Saved entries
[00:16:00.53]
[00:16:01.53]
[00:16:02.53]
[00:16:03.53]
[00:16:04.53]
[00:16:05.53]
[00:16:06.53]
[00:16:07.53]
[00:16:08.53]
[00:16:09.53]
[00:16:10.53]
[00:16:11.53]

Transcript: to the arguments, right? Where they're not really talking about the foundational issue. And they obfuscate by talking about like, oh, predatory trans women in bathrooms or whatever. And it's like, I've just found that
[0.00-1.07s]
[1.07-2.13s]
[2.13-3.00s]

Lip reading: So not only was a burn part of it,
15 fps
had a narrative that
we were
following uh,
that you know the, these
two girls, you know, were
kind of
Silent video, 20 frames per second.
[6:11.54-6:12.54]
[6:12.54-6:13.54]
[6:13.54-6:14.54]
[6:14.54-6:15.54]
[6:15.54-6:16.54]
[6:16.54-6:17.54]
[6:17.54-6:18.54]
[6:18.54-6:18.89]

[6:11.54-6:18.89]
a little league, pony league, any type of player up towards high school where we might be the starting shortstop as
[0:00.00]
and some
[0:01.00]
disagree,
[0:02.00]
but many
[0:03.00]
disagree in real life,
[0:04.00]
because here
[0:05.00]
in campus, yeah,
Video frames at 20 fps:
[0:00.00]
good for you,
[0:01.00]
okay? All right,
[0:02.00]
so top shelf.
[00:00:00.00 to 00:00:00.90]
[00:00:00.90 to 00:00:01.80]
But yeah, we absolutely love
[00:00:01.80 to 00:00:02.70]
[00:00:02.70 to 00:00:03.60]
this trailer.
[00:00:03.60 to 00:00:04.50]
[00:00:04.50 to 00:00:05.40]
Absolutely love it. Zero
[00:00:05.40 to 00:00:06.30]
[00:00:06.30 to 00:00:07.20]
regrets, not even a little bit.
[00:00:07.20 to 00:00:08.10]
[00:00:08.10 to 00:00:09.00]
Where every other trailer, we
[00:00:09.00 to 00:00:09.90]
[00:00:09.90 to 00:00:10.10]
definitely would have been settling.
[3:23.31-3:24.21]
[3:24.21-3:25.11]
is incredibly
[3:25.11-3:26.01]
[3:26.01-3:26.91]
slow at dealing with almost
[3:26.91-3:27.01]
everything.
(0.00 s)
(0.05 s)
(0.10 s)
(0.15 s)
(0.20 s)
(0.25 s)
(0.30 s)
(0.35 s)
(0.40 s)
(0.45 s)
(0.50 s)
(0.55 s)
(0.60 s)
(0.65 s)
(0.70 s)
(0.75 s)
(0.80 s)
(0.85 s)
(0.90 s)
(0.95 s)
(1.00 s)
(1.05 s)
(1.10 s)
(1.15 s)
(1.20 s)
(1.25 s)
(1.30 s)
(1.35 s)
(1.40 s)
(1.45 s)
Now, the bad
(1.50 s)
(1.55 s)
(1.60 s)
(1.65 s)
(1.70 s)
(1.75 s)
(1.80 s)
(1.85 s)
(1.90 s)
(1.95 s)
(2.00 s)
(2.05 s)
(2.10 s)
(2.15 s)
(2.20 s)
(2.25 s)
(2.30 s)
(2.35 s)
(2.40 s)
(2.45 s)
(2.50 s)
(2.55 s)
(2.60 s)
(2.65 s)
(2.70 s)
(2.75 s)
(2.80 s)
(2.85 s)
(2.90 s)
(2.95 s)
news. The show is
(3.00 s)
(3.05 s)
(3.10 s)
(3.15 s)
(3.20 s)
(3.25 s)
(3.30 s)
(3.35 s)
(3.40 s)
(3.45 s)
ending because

> How to complete this task: Please give the data again in full, exactly as written.

> Finished exercise:
[00:16:00.53]
[00:16:01.53]
[00:16:02.53]
[00:16:03.53]
[00:16:04.53]
[00:16:05.53]
[00:16:06.53]
[00:16:07.53]
[00:16:08.53]
[00:16:09.53]
[00:16:10.53]
[00:16:11.53]

Transcript: to the arguments, right? Where they're not really talking about the foundational issue. And they obfuscate by talking about like, oh, predatory trans women in bathrooms or whatever. And it's like, I've just found that
[0.00-1.07s]
[1.07-2.13s]
[2.13-3.00s]

Lip reading: So not only was a burn part of it,
15 fps
had a narrative that
we were
following uh,
that you know the, these
two girls, you know, were
kind of
Silent video, 20 frames per second.
[6:11.54-6:12.54]
[6:12.54-6:13.54]
[6:13.54-6:14.54]
[6:14.54-6:15.54]
[6:15.54-6:16.54]
[6:16.54-6:17.54]
[6:17.54-6:18.54]
[6:18.54-6:18.89]

[6:11.54-6:18.89]
a little league, pony league, any type of player up towards high school where we might be the starting shortstop as
[0:00.00]
and some
[0:01.00]
disagree,
[0:02.00]
but many
[0:03.00]
disagree in real life,
[0:04.00]
because here
[0:05.00]
in campus, yeah,
Video frames at 20 fps:
[0:00.00]
good for you,
[0:01.00]
okay? All right,
[0:02.00]
so top shelf.
[00:00:00.00 to 00:00:00.90]
[00:00:00.90 to 00:00:01.80]
But yeah, we absolutely love
[00:00:01.80 to 00:00:02.70]
[00:00:02.70 to 00:00:03.60]
this trailer.
[00:00:03.60 to 00:00:04.50]
[00:00:04.50 to 00:00:05.40]
Absolutely love it. Zero
[00:00:05.40 to 00:00:06.30]
[00:00:06.30 to 00:00:07.20]
regrets, not even a little bit.
[00:00:07.20 to 00:00:08.10]
[00:00:08.10 to 00:00:09.00]
Where every other trailer, we
[00:00:09.00 to 00:00:09.90]
[00:00:09.90 to 00:00:10.10]
definitely would have been settling.
[3:23.31-3:24.21]
[3:24.21-3:25.11]
is incredibly
[3:25.11-3:26.01]
[3:26.01-3:26.91]
slow at dealing with almost
[3:26.91-3:27.01]
everything.
(0.00 s)
(0.05 s)
(0.10 s)
(0.15 s)
(0.20 s)
(0.25 s)
(0.30 s)
(0.35 s)
(0.40 s)
(0.45 s)
(0.50 s)
(0.55 s)
(0.60 s)
(0.65 s)
(0.70 s)
(0.75 s)
(0.80 s)
(0.85 s)
(0.90 s)
(0.95 s)
(1.00 s)
(1.05 s)
(1.10 s)
(1.15 s)
(1.20 s)
(1.25 s)
(1.30 s)
(1.35 s)
(1.40 s)
(1.45 s)
Now, the bad
(1.50 s)
(1.55 s)
(1.60 s)
(1.65 s)
(1.70 s)
(1.75 s)
(1.80 s)
(1.85 s)
(1.90 s)
(1.95 s)
(2.00 s)
(2.05 s)
(2.10 s)
(2.15 s)
(2.20 s)
(2.25 s)
(2.30 s)
(2.35 s)
(2.40 s)
(2.45 s)
(2.50 s)
(2.55 s)
(2.60 s)
(2.65 s)
(2.70 s)
(2.75 s)
(2.80 s)
(2.85 s)
(2.90 s)
(2.95 s)
news. The show is
(3.00 s)
(3.05 s)
(3.10 s)
(3.15 s)
(3.20 s)
(3.25 s)
(3.30 s)
(3.35 s)
(3.40 s)
(3.45 s)
ending because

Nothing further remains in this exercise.